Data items
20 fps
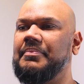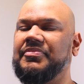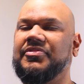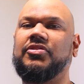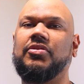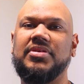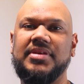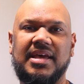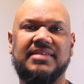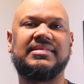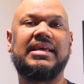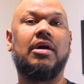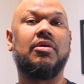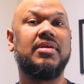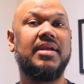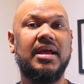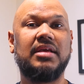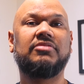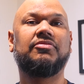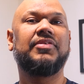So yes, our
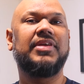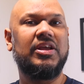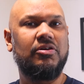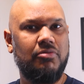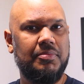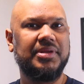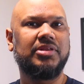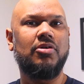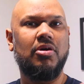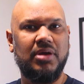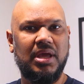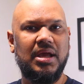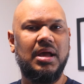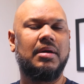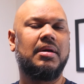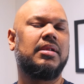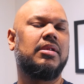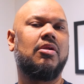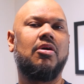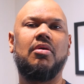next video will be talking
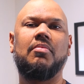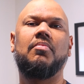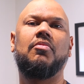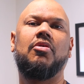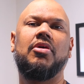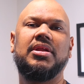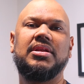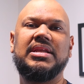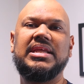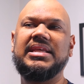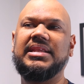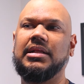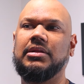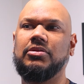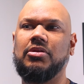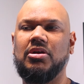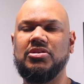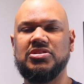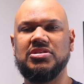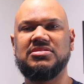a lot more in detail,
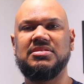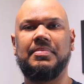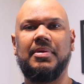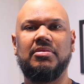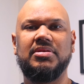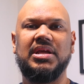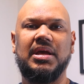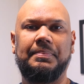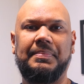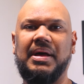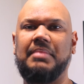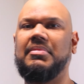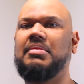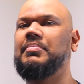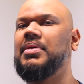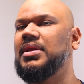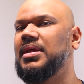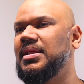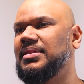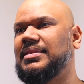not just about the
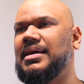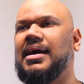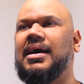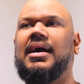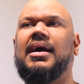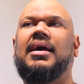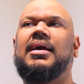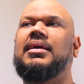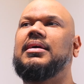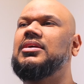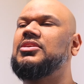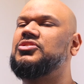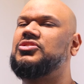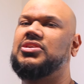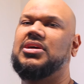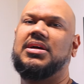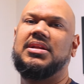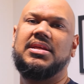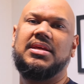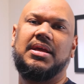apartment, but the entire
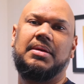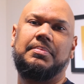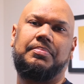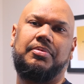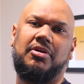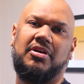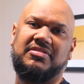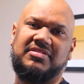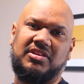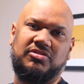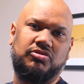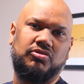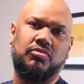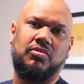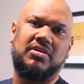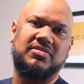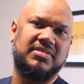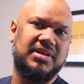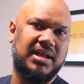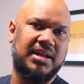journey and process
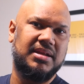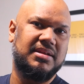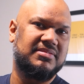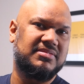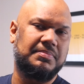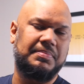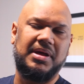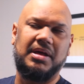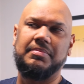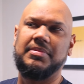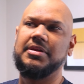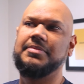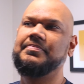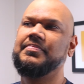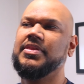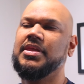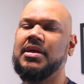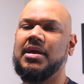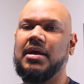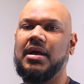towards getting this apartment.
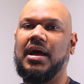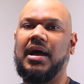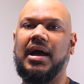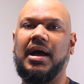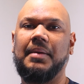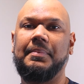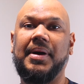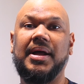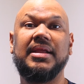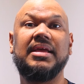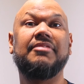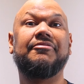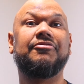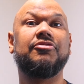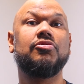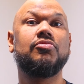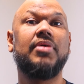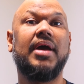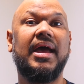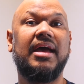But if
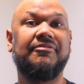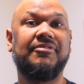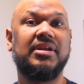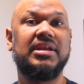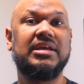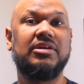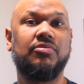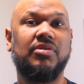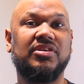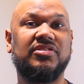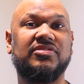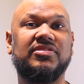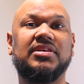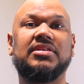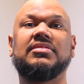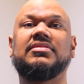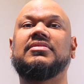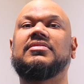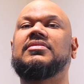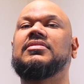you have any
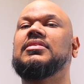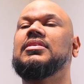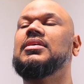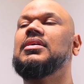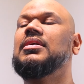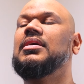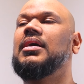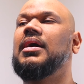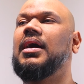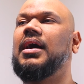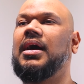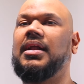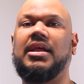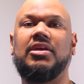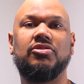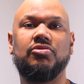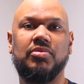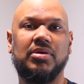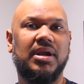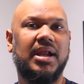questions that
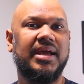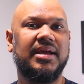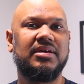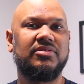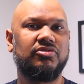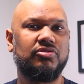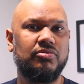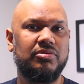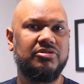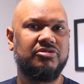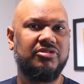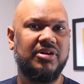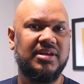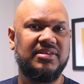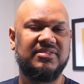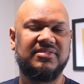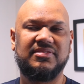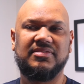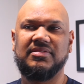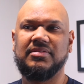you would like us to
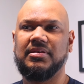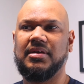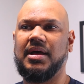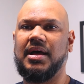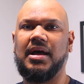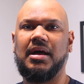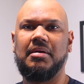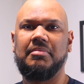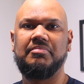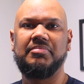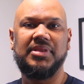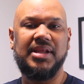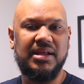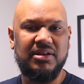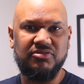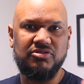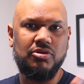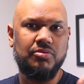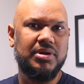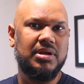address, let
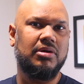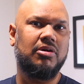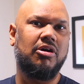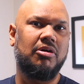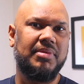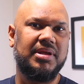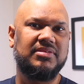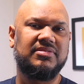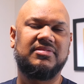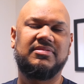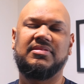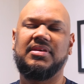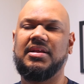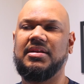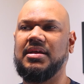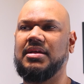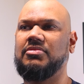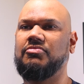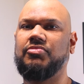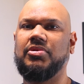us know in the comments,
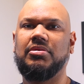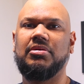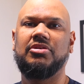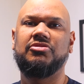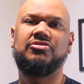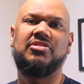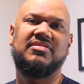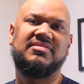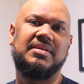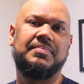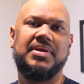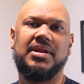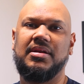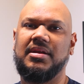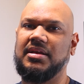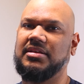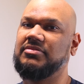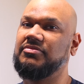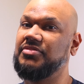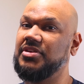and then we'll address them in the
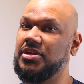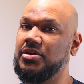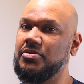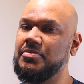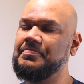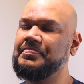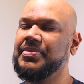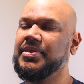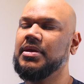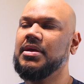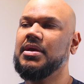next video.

● What the task requires: Final stretch of the data: repeat exactly each line from the one containing "questions that" through the last, and omit all pictures.

● Result of this task:
questions that
you would like us to
address, let
us know in the comments,
and then we'll address them in the
next video.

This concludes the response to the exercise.